Unfortunately, a huge marble pile erected in 1911 now blocks the view of the Campidoglio and blatantly violates the very principle that Michelangelo championed. This one building is the singular source of my intense dislike of Piazza Venezia. The culprit is the Victor Emmanuel Monument. I’m not alone in my vitriol. This monstrous neoclassical building is widely– and deservedly– reviled. Locals call it “the Wedding Cake.” This is because it looks like it has been slathered with sugary frosting and should have giant plastic matrimonial figurines stuck on top.

The Wedding Cake in the center of the piazza was built to celebrate Italy’s unification and was named after the nation’s first king. Though it took forty years to build, it is lamentable. I won’t hold back here to make it perfectly clear how I really feel: it is an architectural calamity.

The monument is pompous, overblown, oversized. I wish I could put it in PhotoShop, crop it, and reduce the image by 70%. To add insult to injury, it is made from an antiseptic looking, stark, white marble that heavy-handedly grabs all of one’s visual attention. In the midst of all of this bulk and superfluous decoration is also the grave of Italy’s Unknown Soldier, attended by two live guards. Yet the grave is practically invisible amid the welter of visual distraction. So any simple, moving, or subtle message is drowned out. It is like a huge, artificial mountain was dropped in the center of this beautiful city. It reminds me of a puffy, cheap taffeta wedding dress purchased from a tacky discount outlet. There is no charm or grace, only volume.

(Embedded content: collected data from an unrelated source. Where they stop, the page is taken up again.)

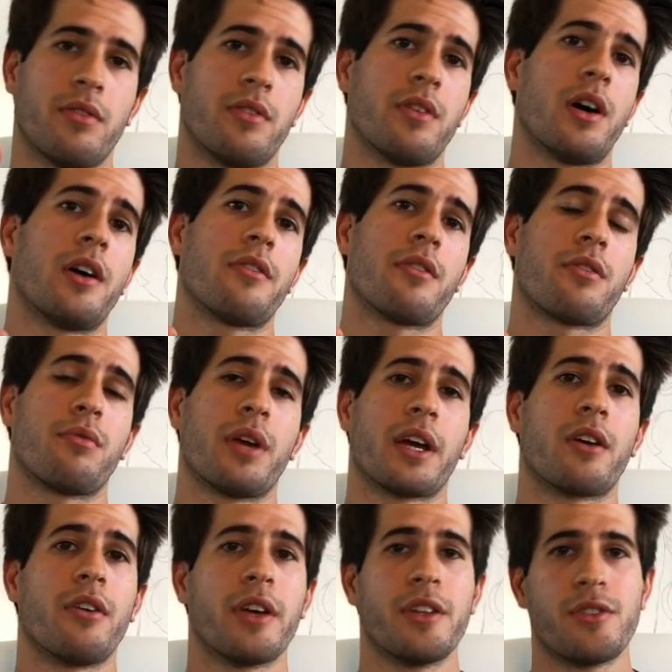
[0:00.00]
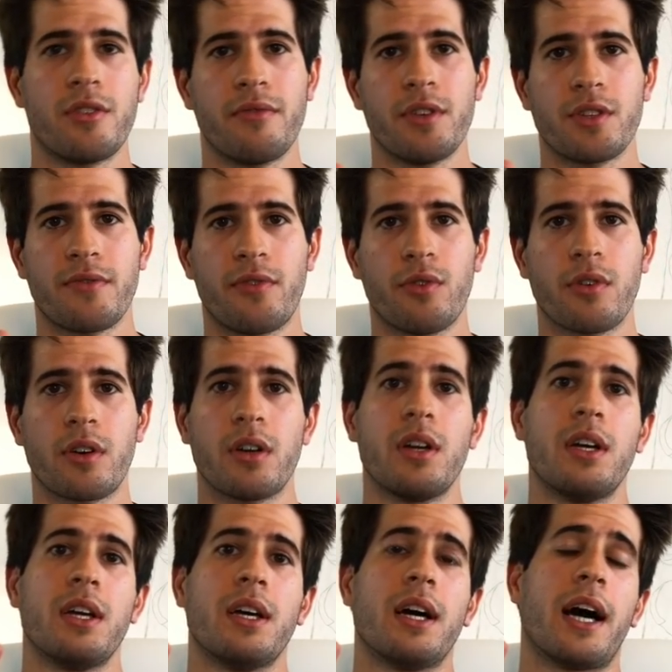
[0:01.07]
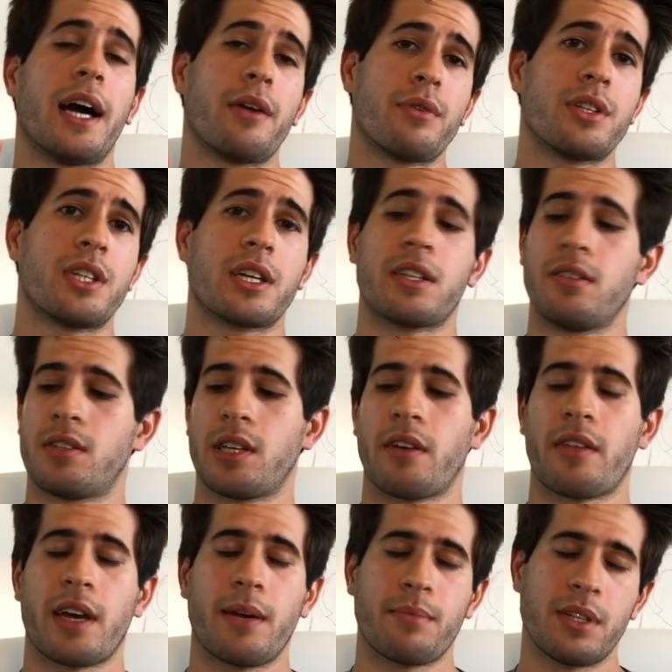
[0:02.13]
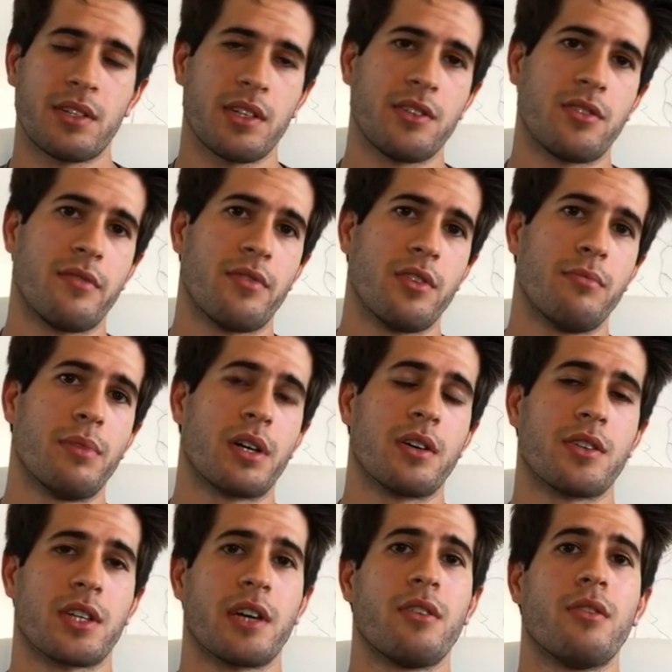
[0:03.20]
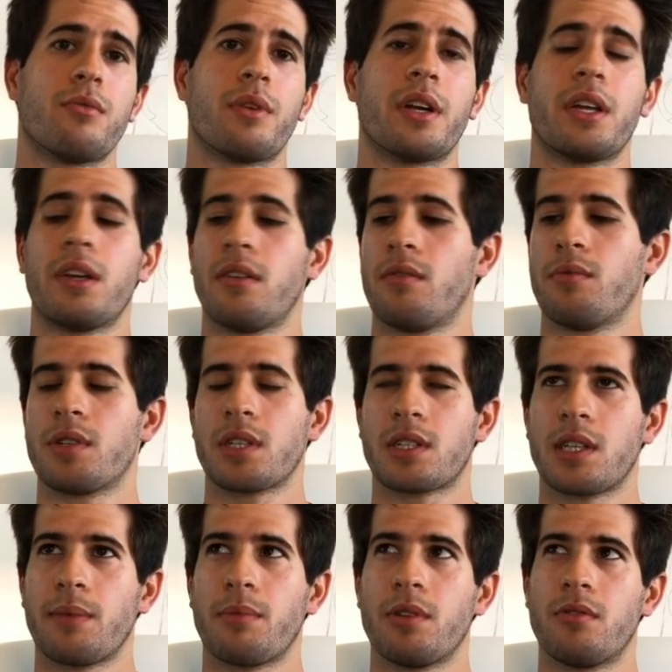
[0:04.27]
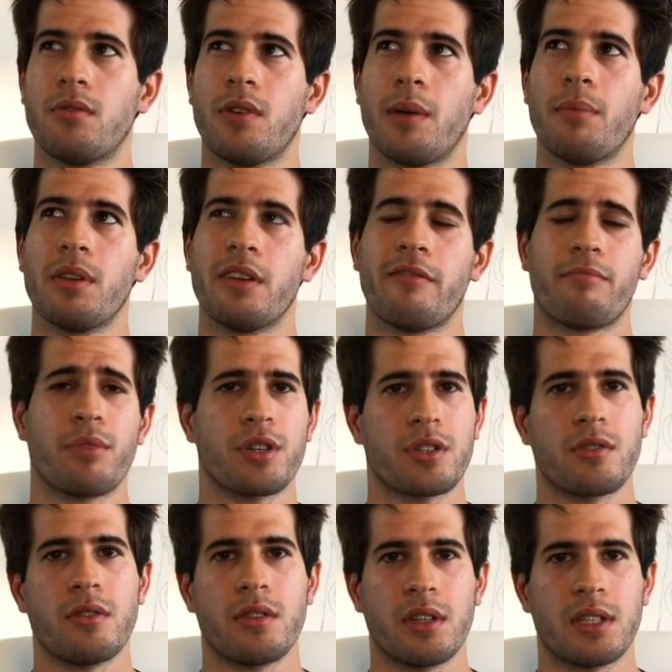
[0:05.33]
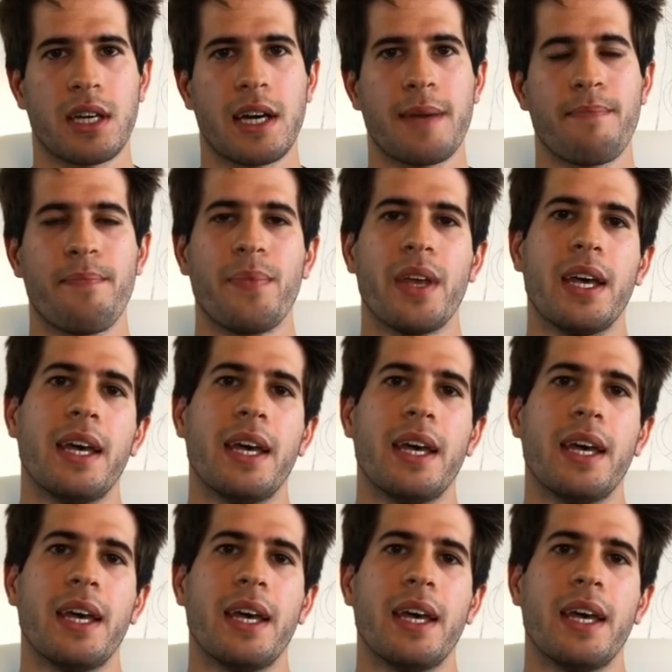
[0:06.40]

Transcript: The other three I got interviews for. I rejected Southampton's interview because I already was accepted to, I believe, Bristol at the time.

So I always avoided walking through this piazza, just to prevent this hideous building from bearing down upon me. I did not like the way it distracted me from what I love to look at in this city. Seeing it was enough to sour my mood.

But over this year, something changed.

Like an annoying colleague who talks too much, but can also be counted on to express something at a meeting that needs to be said, I realized how helpful the Wedding Cake could be. It has become an immensely useful and reliable orienting device. I can climb any hill, turn any corner, get lost in any labyrinth, and it comes into view, marking the heart of the city. The Wedding Cake has helped me find my way home many times. It has guided my explorations to unknown neighborhoods. Now, when I venture to a less familiar part of the city, I find myself looking for the Wedding Cake to give me a sense of where I am relative to the center. When I’ve hiked up some ridge or climbed some tower or castle to take in a panoramic view, the Wedding Cake is always there when I emerge on top, like a “You Are Here” pin on a map, helping me to place other landmarks. Often, en route somewhere, I glance up at it to ensure that I’m generally heading in the right direction. And I have to admit: it is comforting. I never feel lost amidst the narrow winding streets and unexpected hills of Rome as long as I can see the Wedding Cake somewhere in the distance.

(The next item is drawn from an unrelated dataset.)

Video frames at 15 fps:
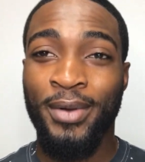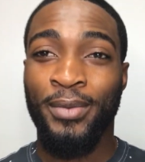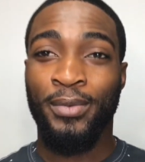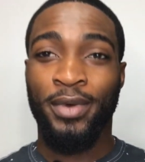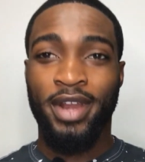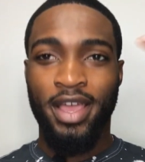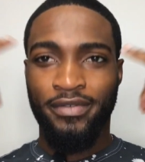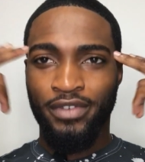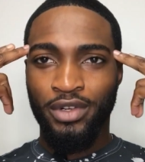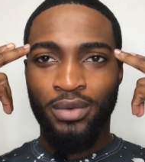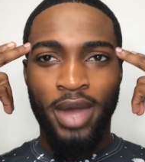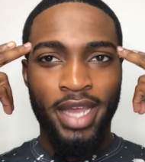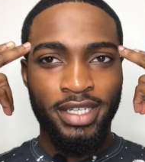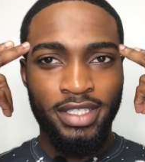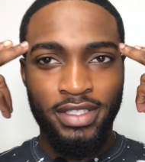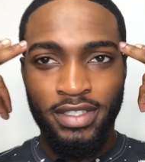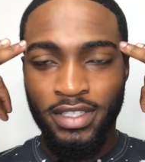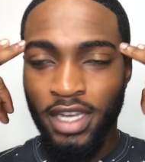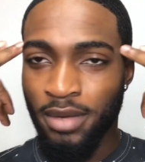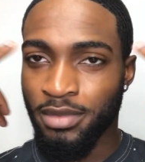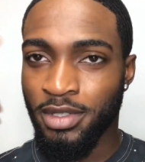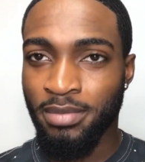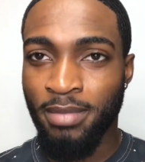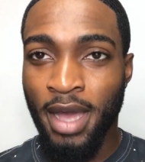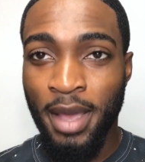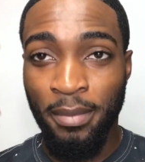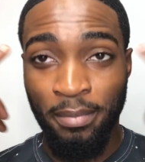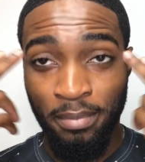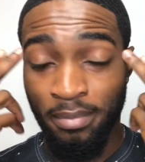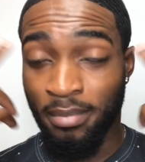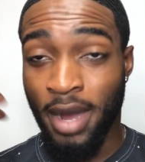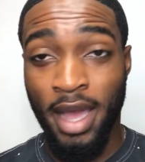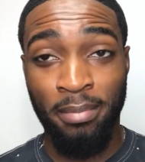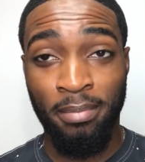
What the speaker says: Whatever new ideas come to my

Now I am willing to yield a little and acknowledge that the monument works better at night. Maybe it comes across more as its builders had intended? The bright white behemoth is flooded with spotlights and is transformed into something that looks grand. Against the black sky, the massive hunk of white and glimmering gold becomes an extravaganza. It is no longer architecture, but theater.

These days I think of the Wedding Cake as the hub of a wheel, around which the rest of the Eternal City continually whirls.

Dare I say it? I think I’ll miss seeing it every day.